Göktuğ, Yade'yi kolunun altına çekip alnından öptü. Onu yüreklendirmeye çalıştığının farkındaydı. Yade ona sarılıp başını göğsüne yasladı. Göktuğ'da onu sıkıca sardı. Ozan içeri girip onları sarmaş dolaş görünce kaşlarını çattı.
“Ne oluyor bensiz?”
“Kıskanç herif sen her gün berabersin, ben daha az görüyorum”
“Bana da sarıl”
“Ulan fıstık gibi kız varken ne diye sana sarılayım”
“Sana demedim zaten gerzek, Yade'ye dedim”
Yade tenis maçı izler gibi onları izliyordu. Yakup içeri girince gidip ona sarıldı. Çocuk ne olduğunu anlamadan hazır ol da durdu. Üzerinde iki adamın öldürücü bakışları vardı. Korkuyla "Abla beni bırakmazsan bu devler beni öldürecek" dedi. Hepsi çocuğun bu titrek haline güldü. Zavallıcık üç delinin arasında kalmıştı.
Akşam Göktuğ iş yemeğinde olduğu için Ozan ve Yade balkonda baş başa yemek yiyorlardı. Yade düşünceliydi, Ata onu hiç aramamıştı. Davetiyeler için mutlaka arayacaktı ama o daha fazlasını istiyordu.
“Hayırdır, dünkü neşen yok çok düşüncelisin”
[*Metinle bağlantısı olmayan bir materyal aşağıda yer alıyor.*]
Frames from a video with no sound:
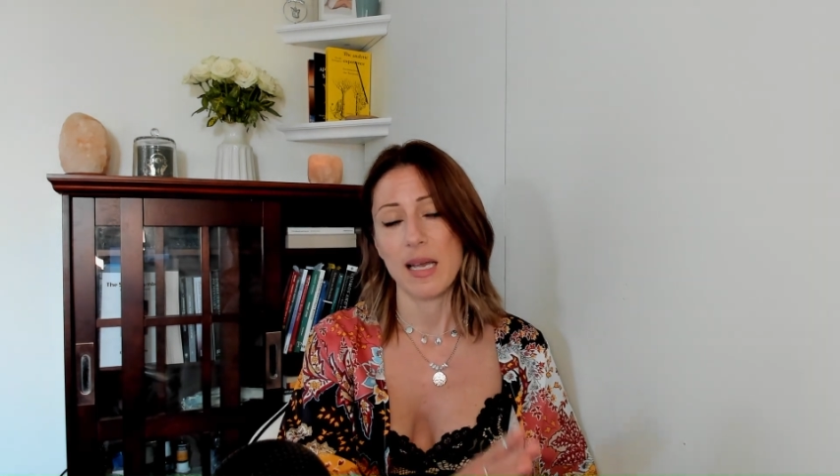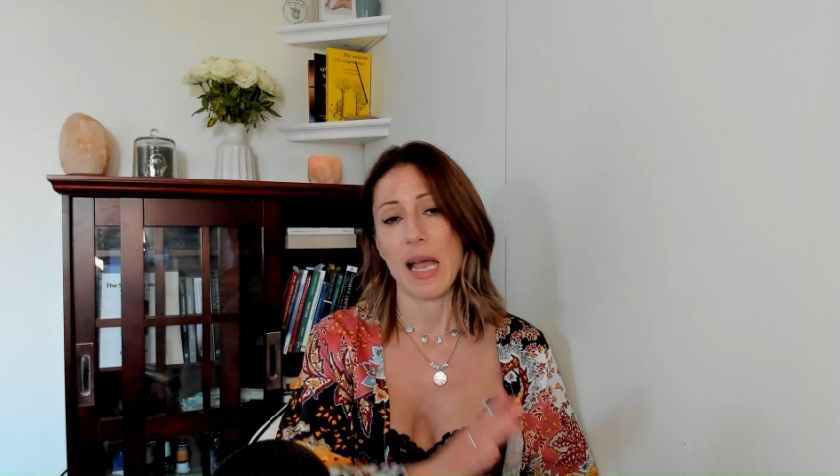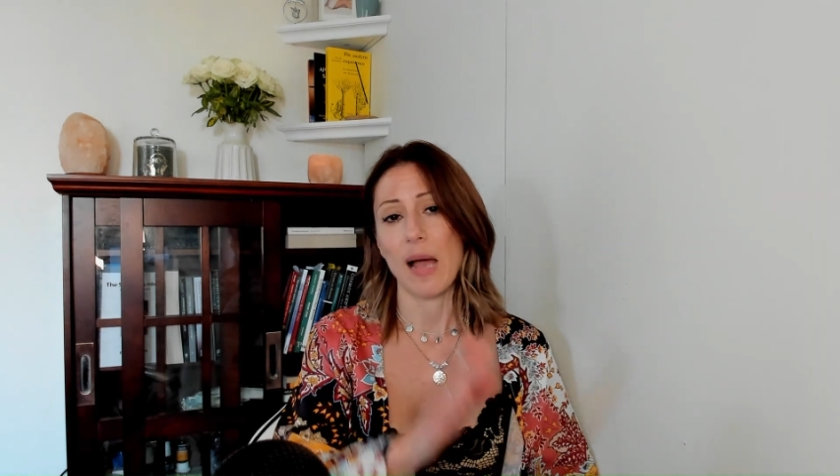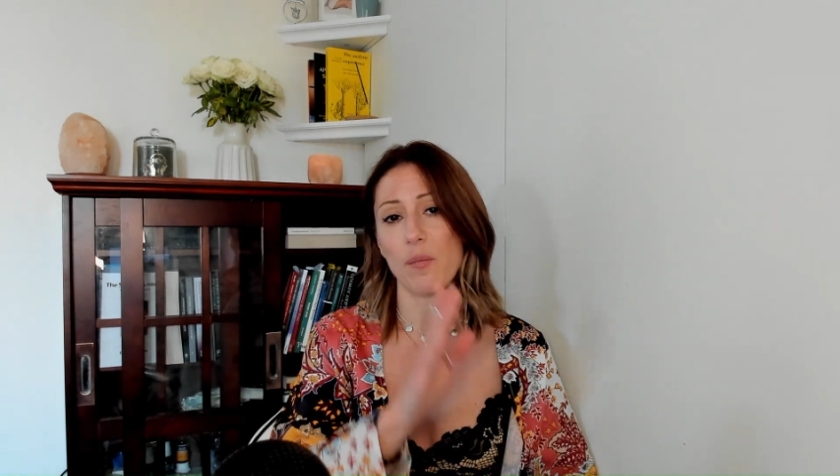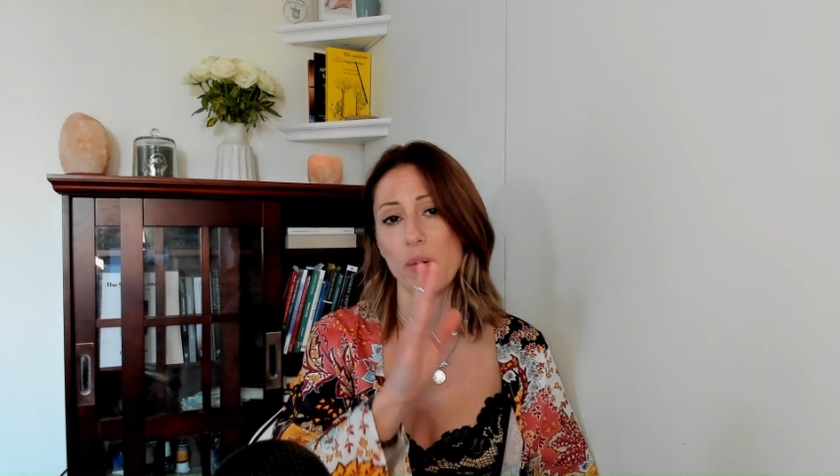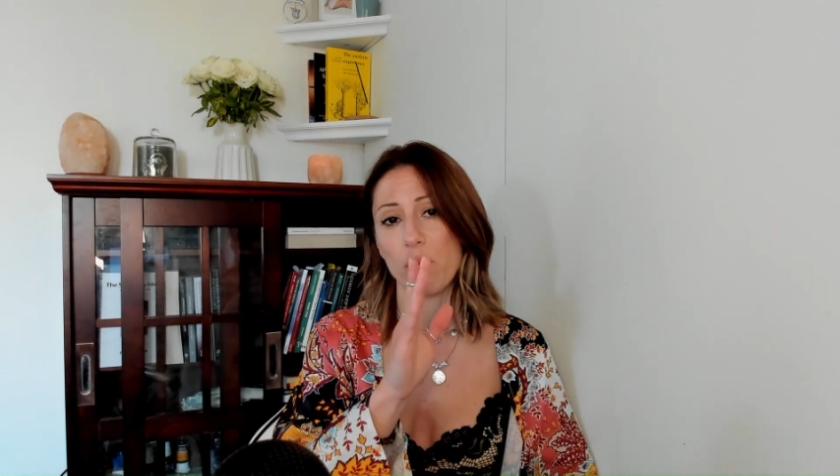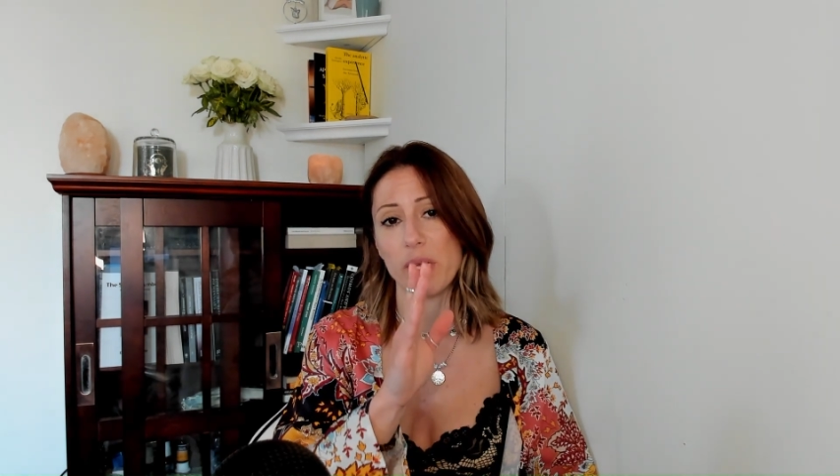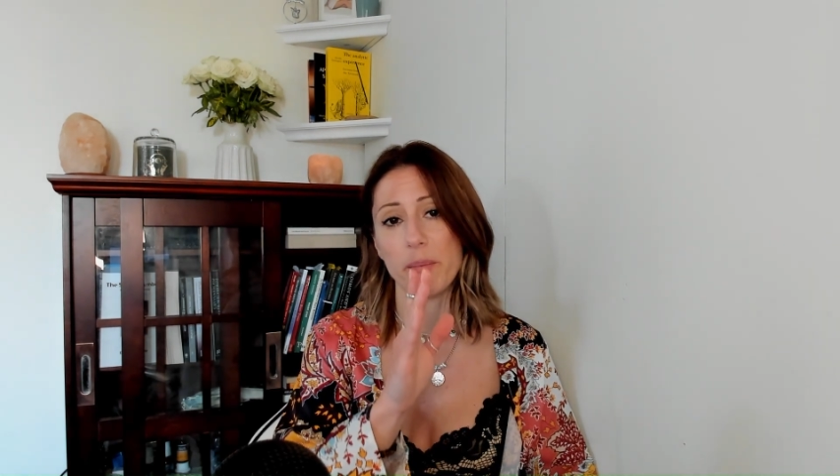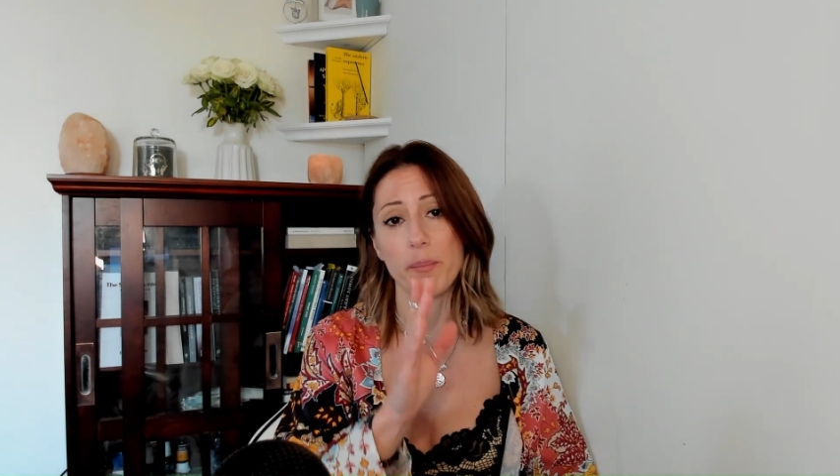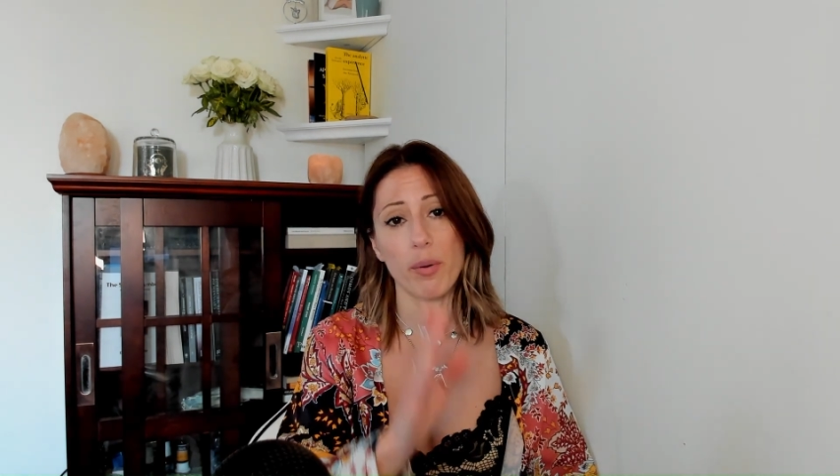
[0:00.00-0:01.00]
And when we
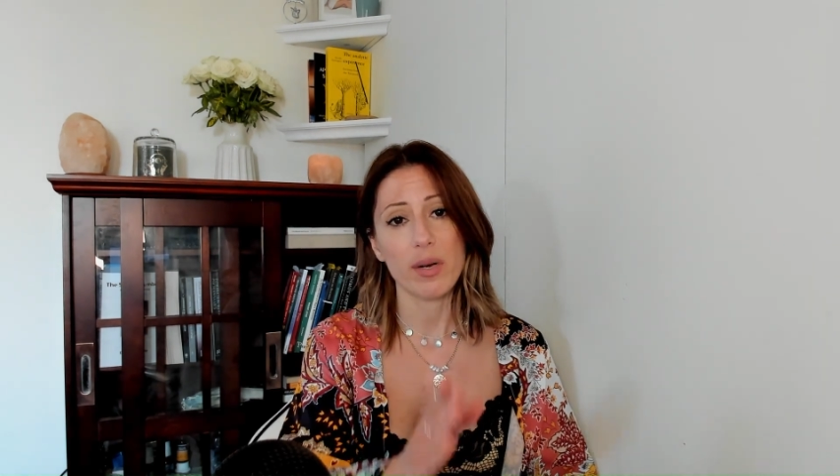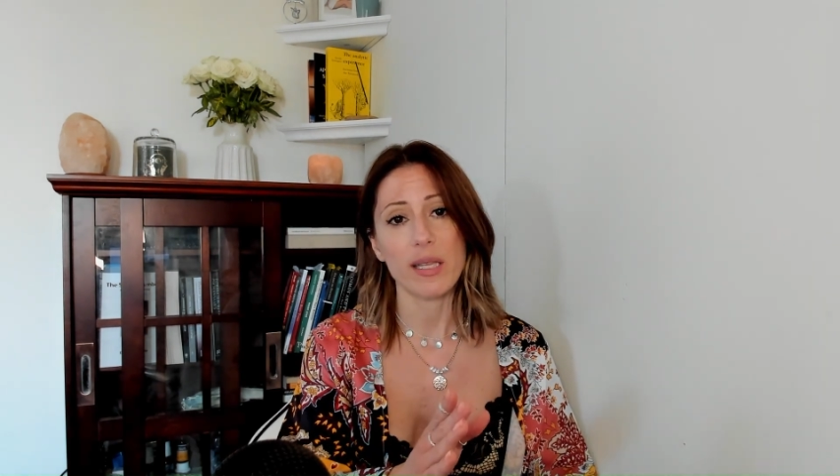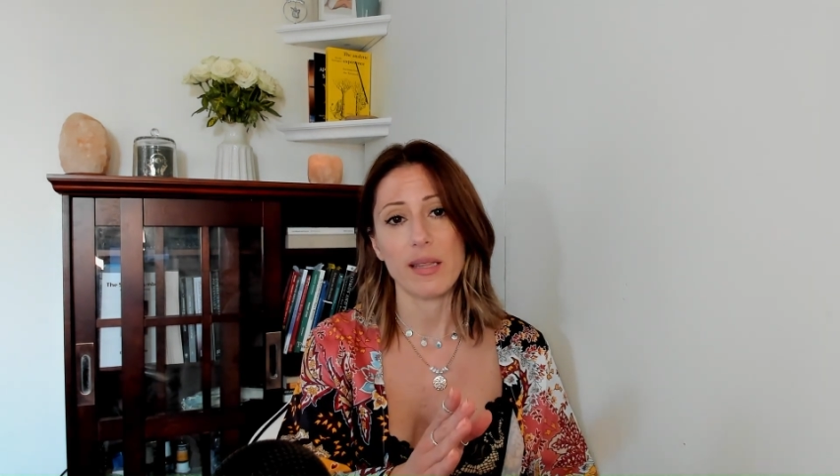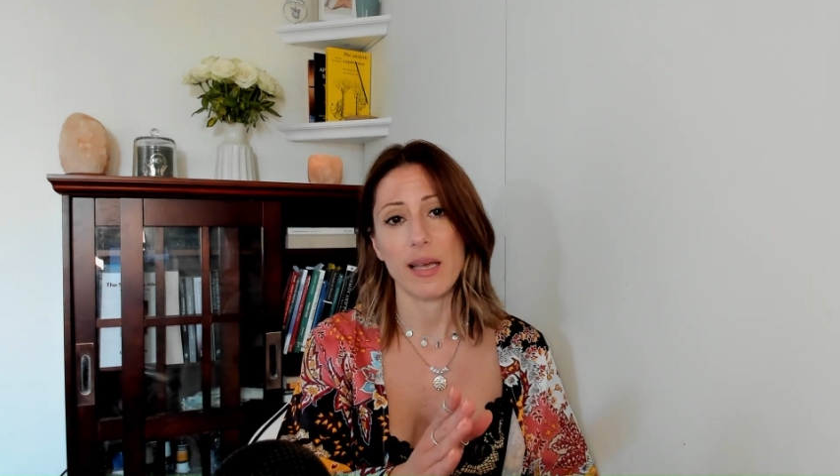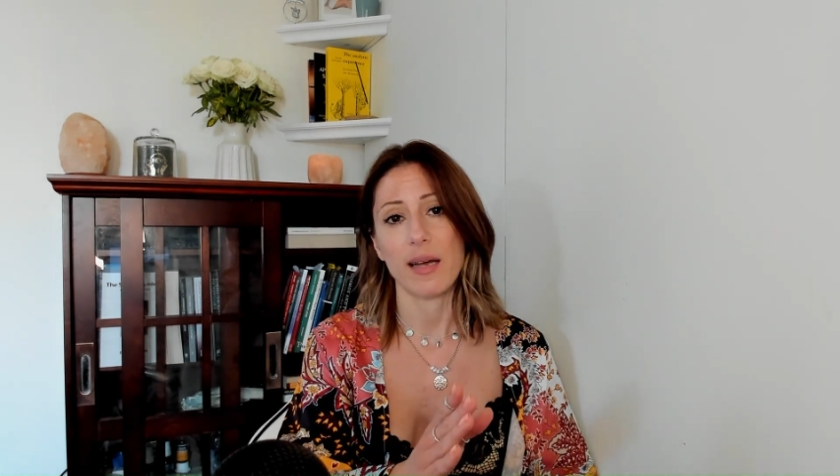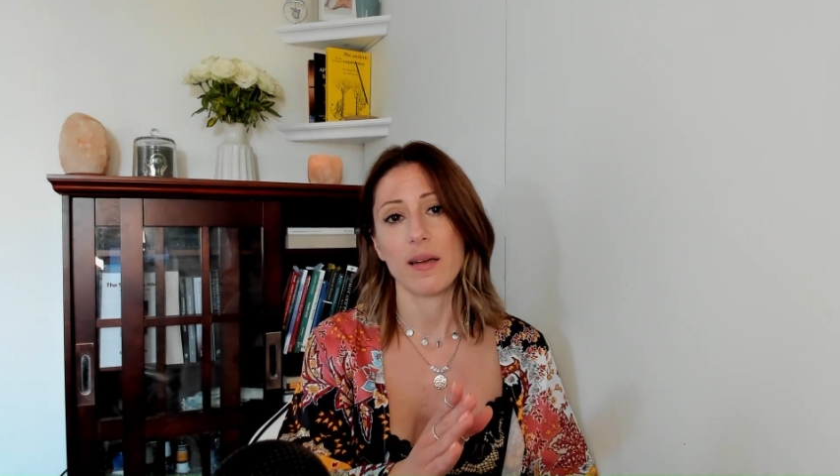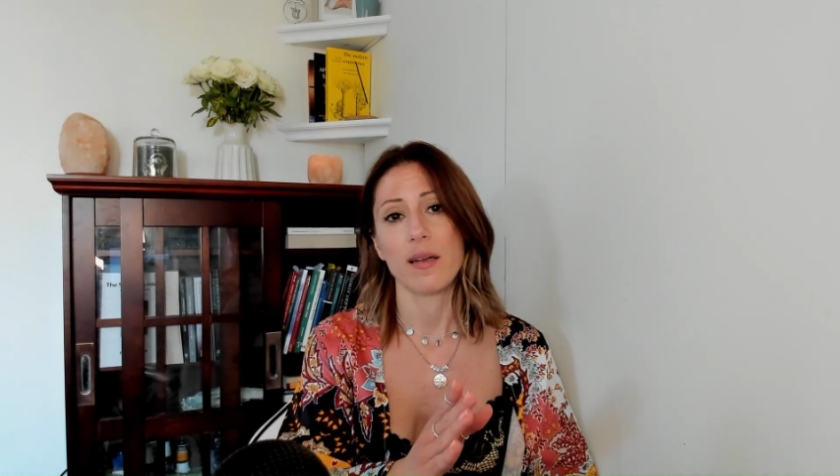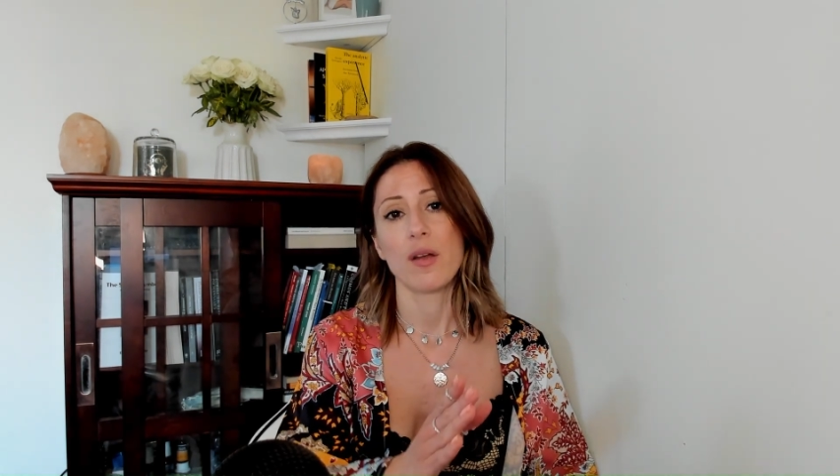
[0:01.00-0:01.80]
embody that,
“Sen birinden hoşlansan sık sık arar mısın?”
“Aramam. Erkekler sevdiği kadın bile olsa gereksiz yere aramaz. Kim bu adam?”
“Hangi adam?”
“Seni aramayan”
“Yok öyle biri”
“Yade’m biri varsa söyle, gizleme”
“Daha ortada bir şey yok, olursa söylerim”
Ozan sevgiyle ona baktı. Onun mutlu olmasını en çok isteyen kişilerin başında geliyordu. Kırılmasını, üzülmesini istemiyordu. Bu nedenden bazen üzerine biraz fazla gidiyordu. Yade ile ağabeylik içgüdüleri geliştiği için kıskançlık da yanında gelmişti haliyle. Yade sıkıntıyla ofladı ama beklemeye karar verdi.